A method for mechanical property assessment across butt fusion welded polyethylene pipes

Abstract

The use of high-density polyethylene pipes in gas and water distribution networks is steadily growing worldwide. If the resistance of plain pipes is at present time well established using appropriately designed standards, welding issues continue to be globally approached equally in terms of structure and mechanical properties. Consequently, further practical investigations should be aimed at studying mechanical properties in the weld region which includes the melt zone and its heat-affected zones. This work presents a method based on removing layers in order to assess localized variances in mechanical properties throughout the weld seam in both radial and circumferential directions. An experimental plan based on specific machining operations allowed testing 39 standard specimens representing the weld volume matter in three concentric layers for given pipe dimensions and their counterpart standard unwelded ones.
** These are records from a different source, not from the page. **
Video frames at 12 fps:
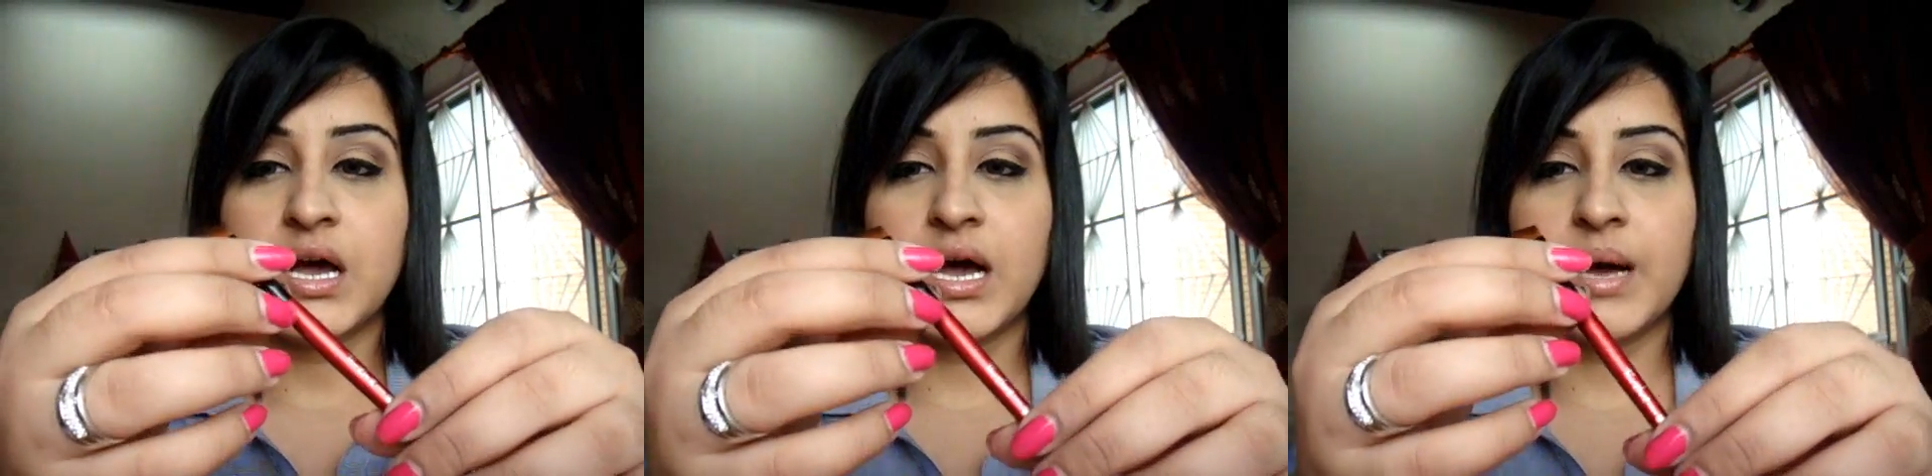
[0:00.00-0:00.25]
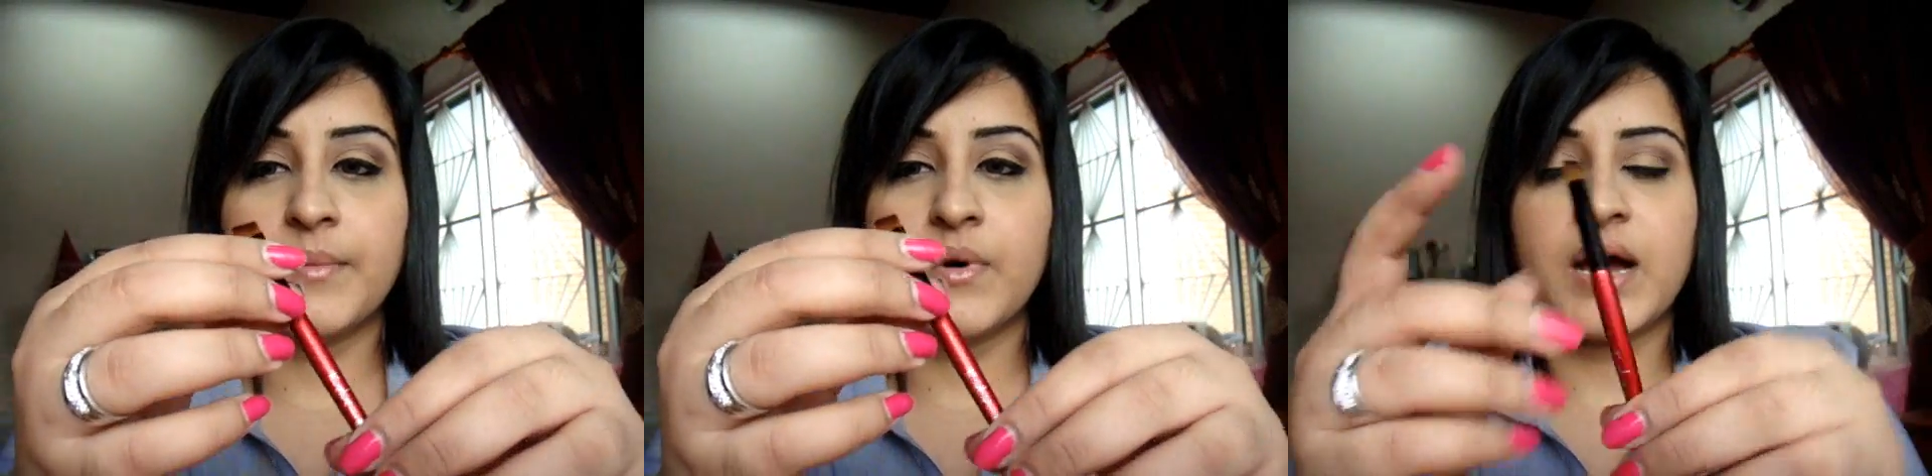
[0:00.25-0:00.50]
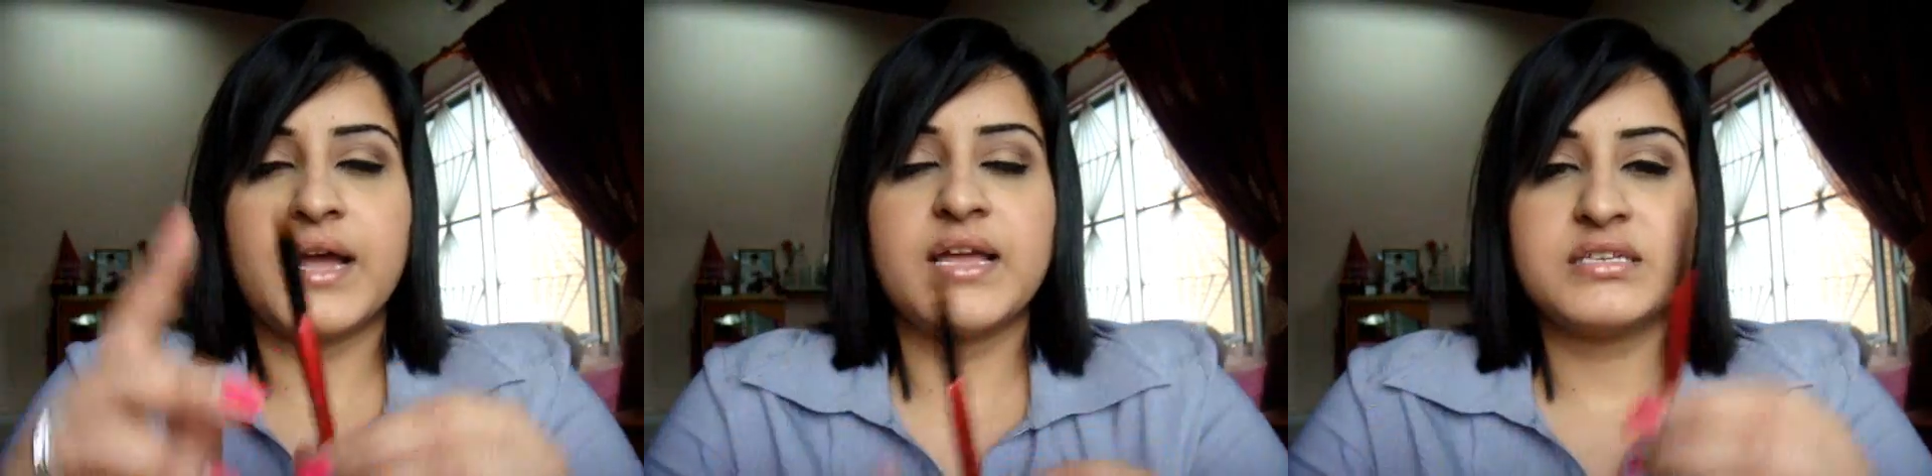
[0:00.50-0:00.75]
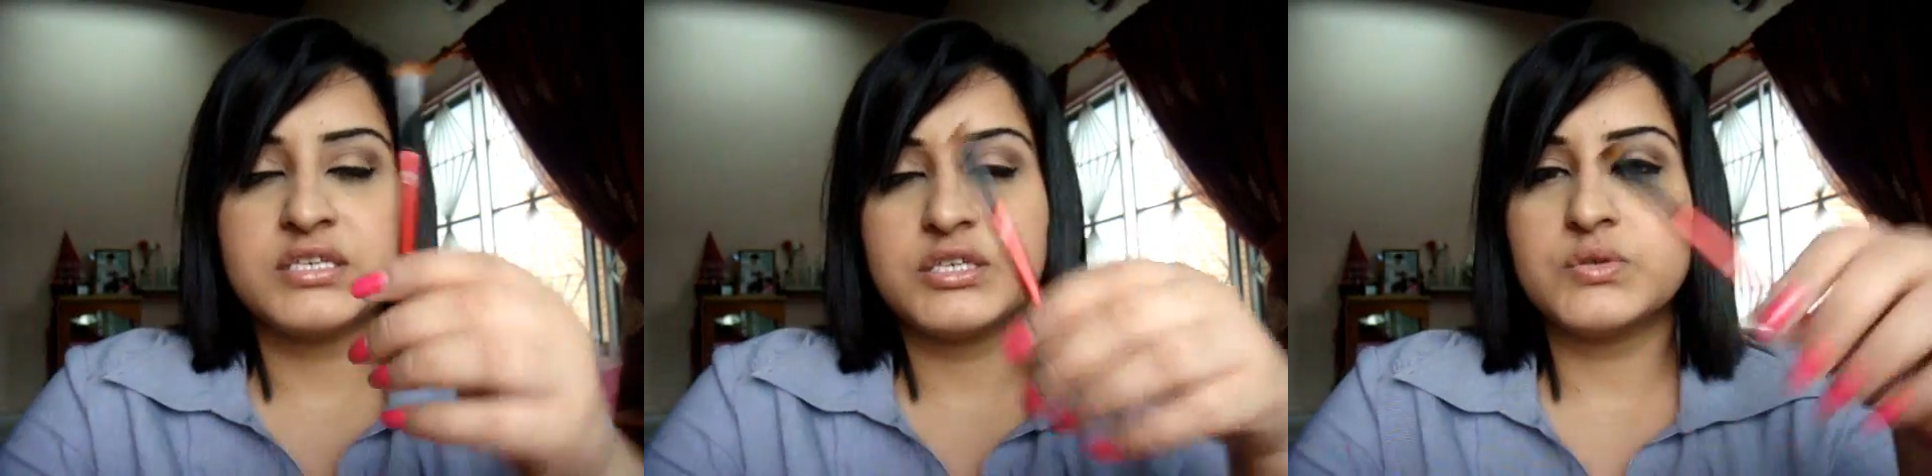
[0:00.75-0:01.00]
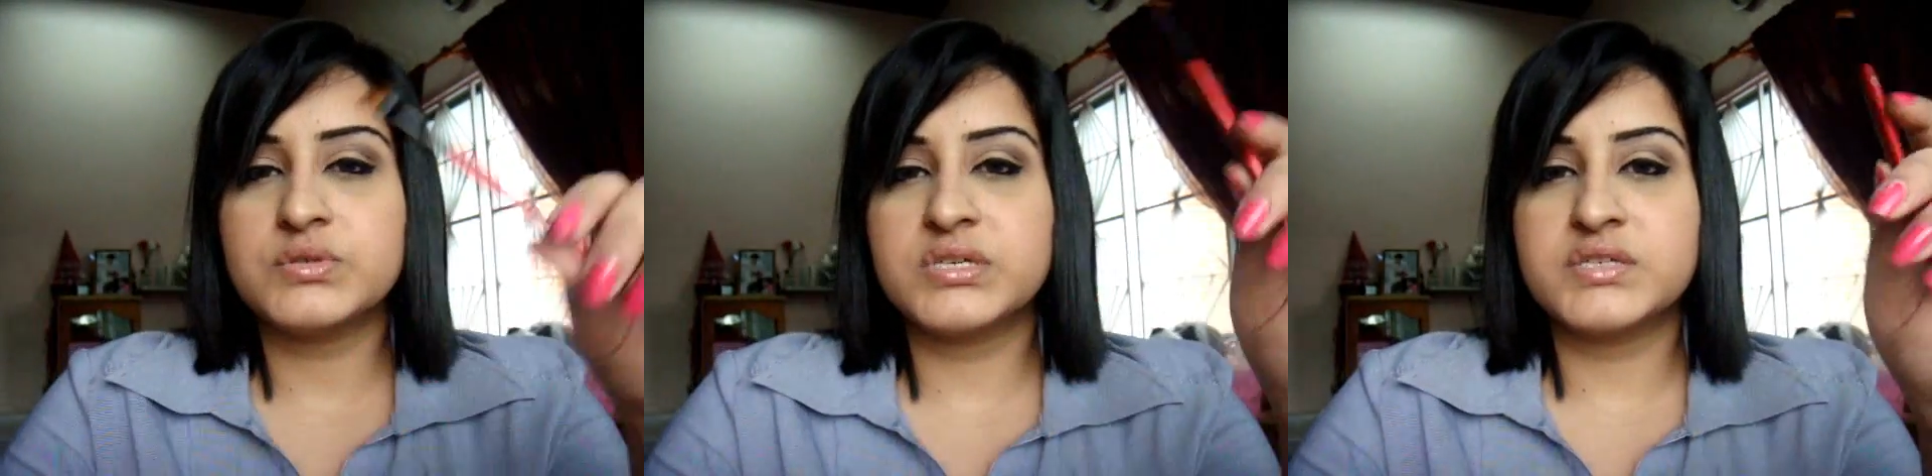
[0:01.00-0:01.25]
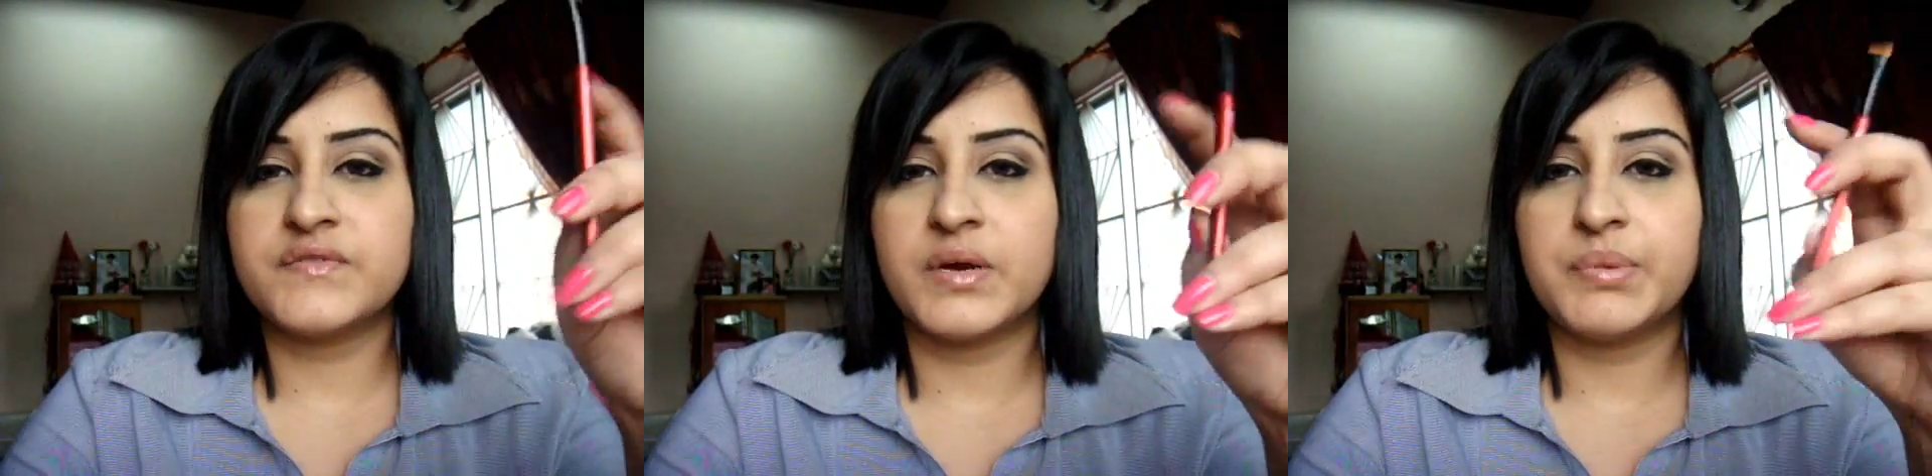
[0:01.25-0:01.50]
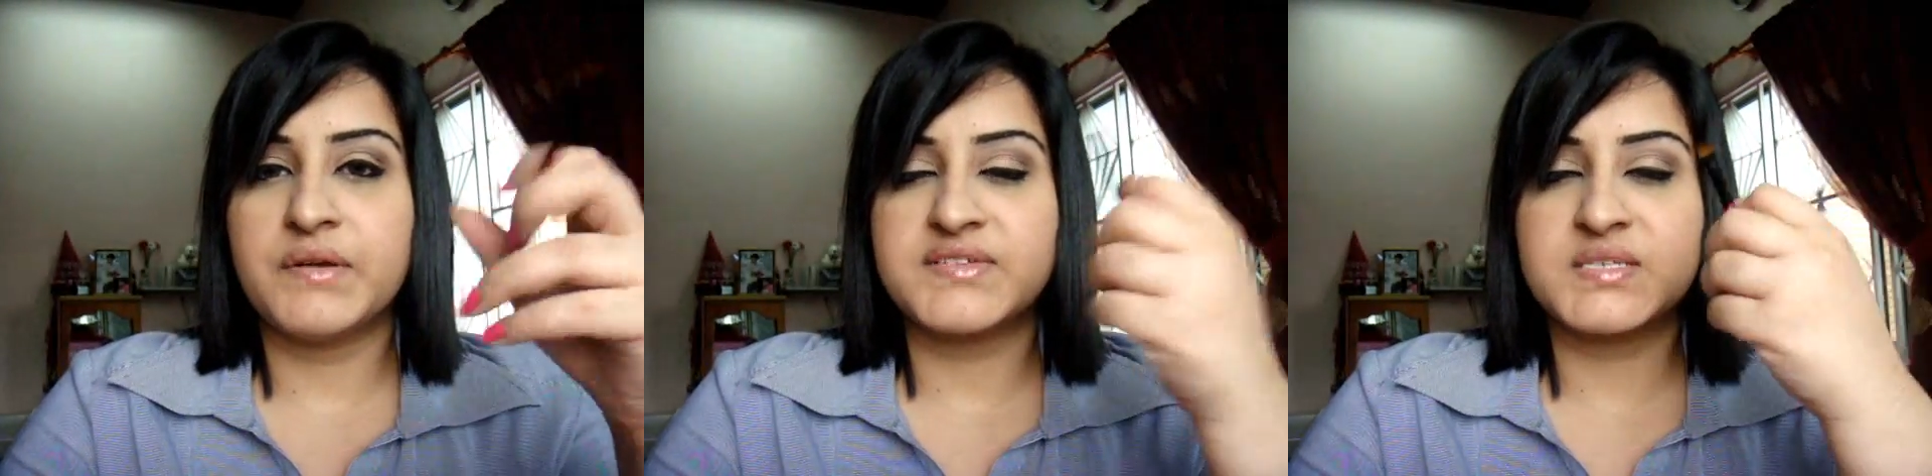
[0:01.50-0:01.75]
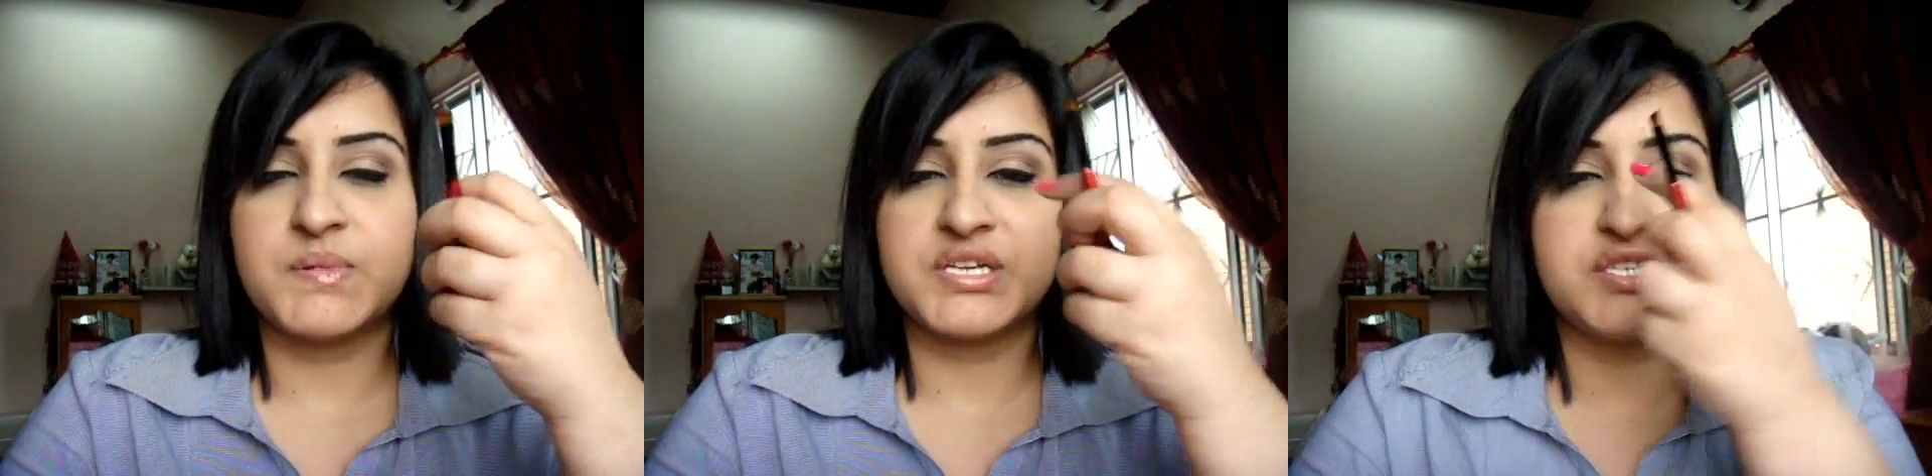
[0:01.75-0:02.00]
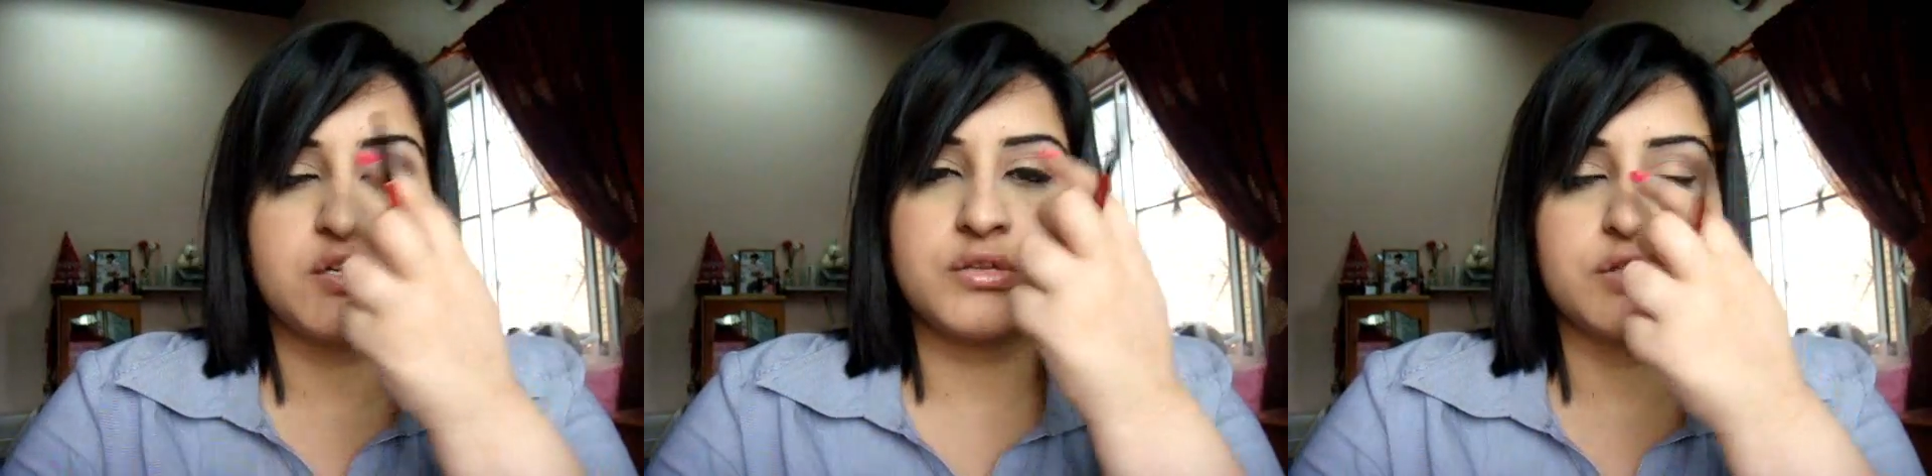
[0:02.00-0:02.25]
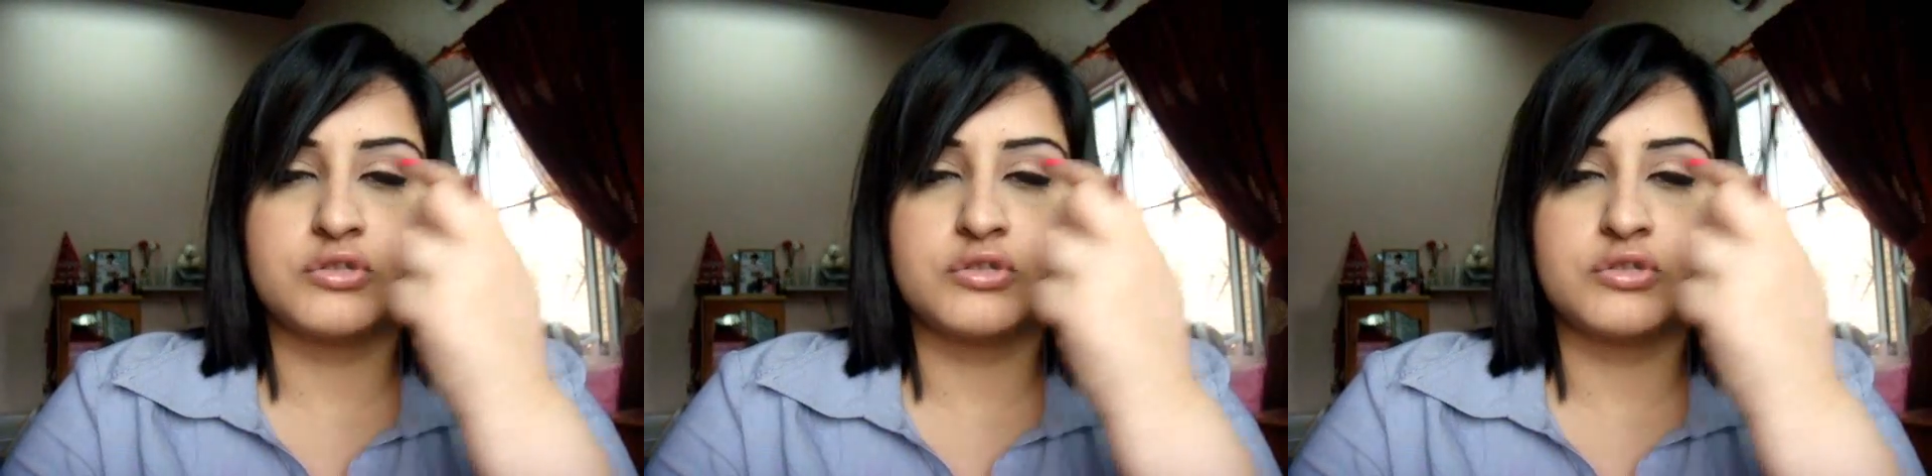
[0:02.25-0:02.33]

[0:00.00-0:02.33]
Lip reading: I actually use this for a bit of smudging on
The typical stress–strain behavior of semi-crystalline materials is preserved in welded and unwelded specimens but with different characteristic limits. At the weld inner layers, properties such as elastic modulus, yield, and failure stresses displayed lower values, whereas in welded outer layers, the tendency is inversed. The cold drawing extend remained approximately steady for unwelded and welded cases across the pipe wall. This property is less affected by the presence of the weld as it described a constant material flow which is mostly a function of available material quantity for yielding. The approach developed in this study gives consistent indications on welding quality around the pipe weld and across the thickness. Accordingly, outermost and innermost welded layers may exhibit lower or even bad-quality welds as imperfections can concentrate stresses at the joint interface because of cold weld problems. Such method enabled detecting 23% of failures at the weld seam from outer and inner layers while the middle layer did not reveal any failure at the weld. The causes of this behavior are approached using crystallinity evolution in welded and unwelded pipes.